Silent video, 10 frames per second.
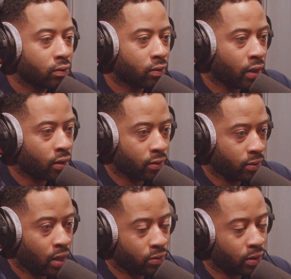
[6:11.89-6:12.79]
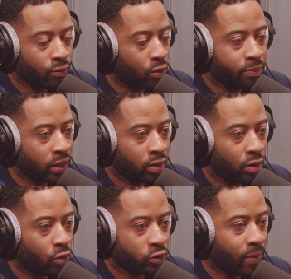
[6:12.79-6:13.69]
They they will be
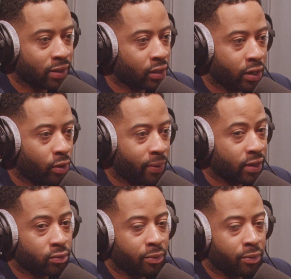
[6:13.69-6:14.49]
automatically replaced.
...
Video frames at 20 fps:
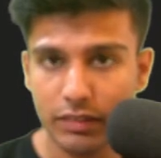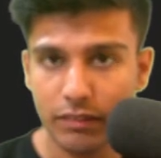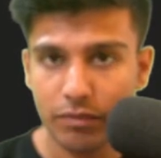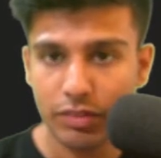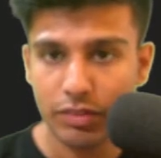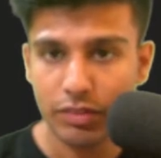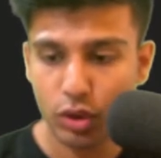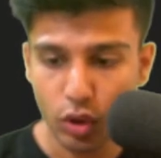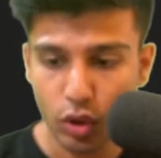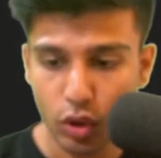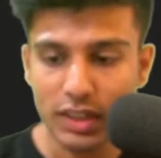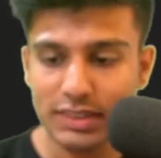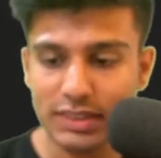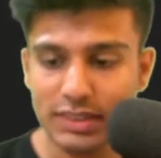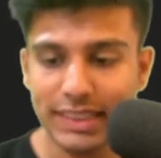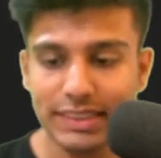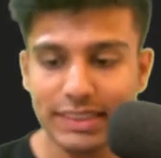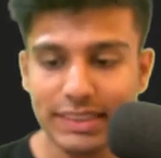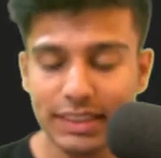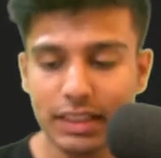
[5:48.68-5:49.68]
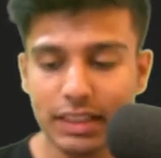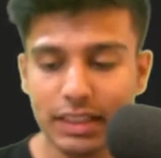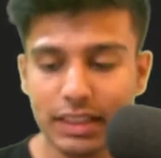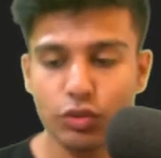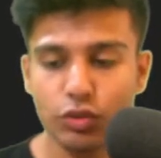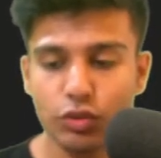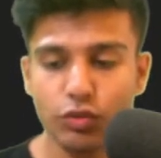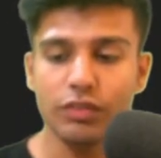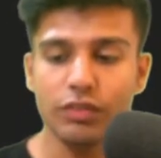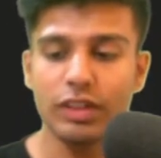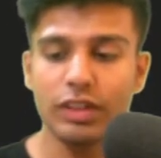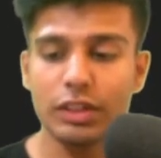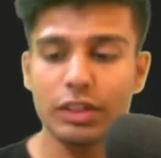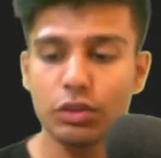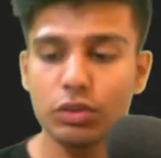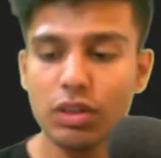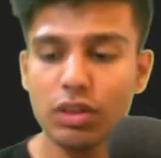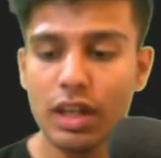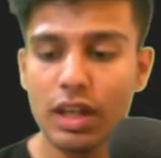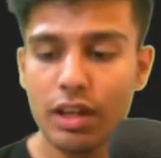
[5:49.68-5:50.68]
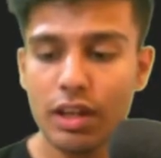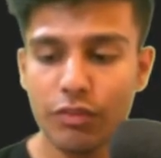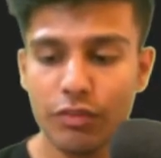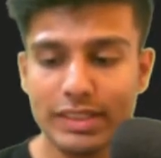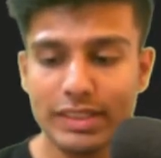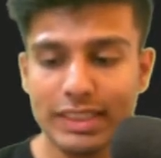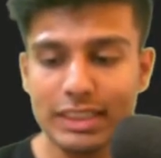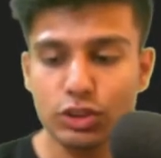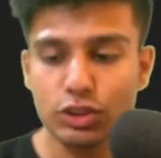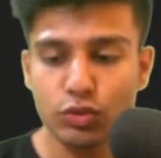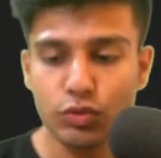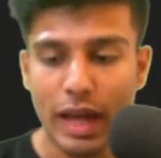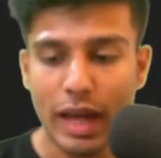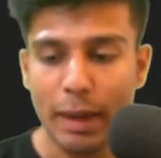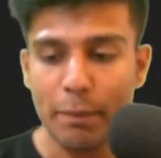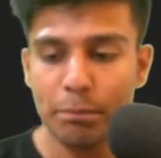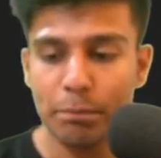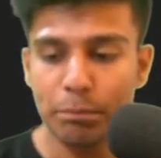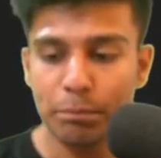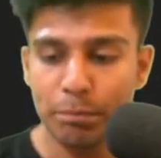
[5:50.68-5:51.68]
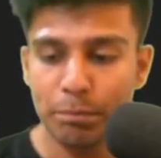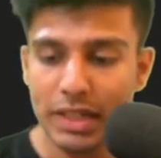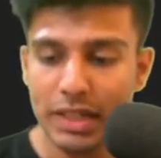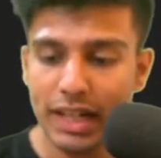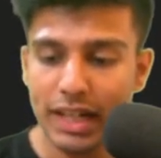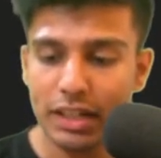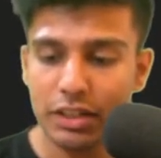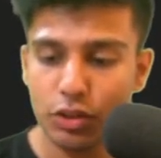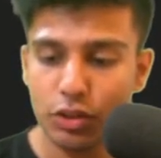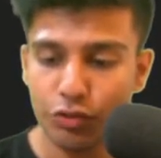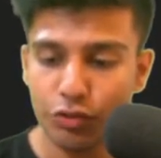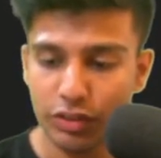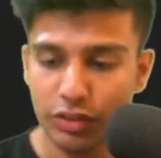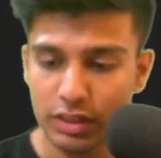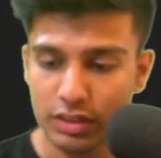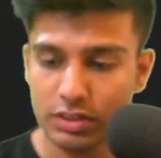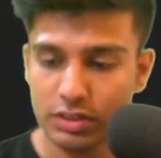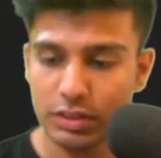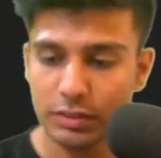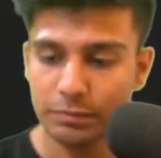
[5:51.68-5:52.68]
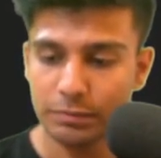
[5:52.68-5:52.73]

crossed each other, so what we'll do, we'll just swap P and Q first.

THE TASK: Find every line in the records that contains the word "frames"; copy those lines.

FINISHED TASK:
Silent video, 10 frames per second.
Video frames at 20 fps:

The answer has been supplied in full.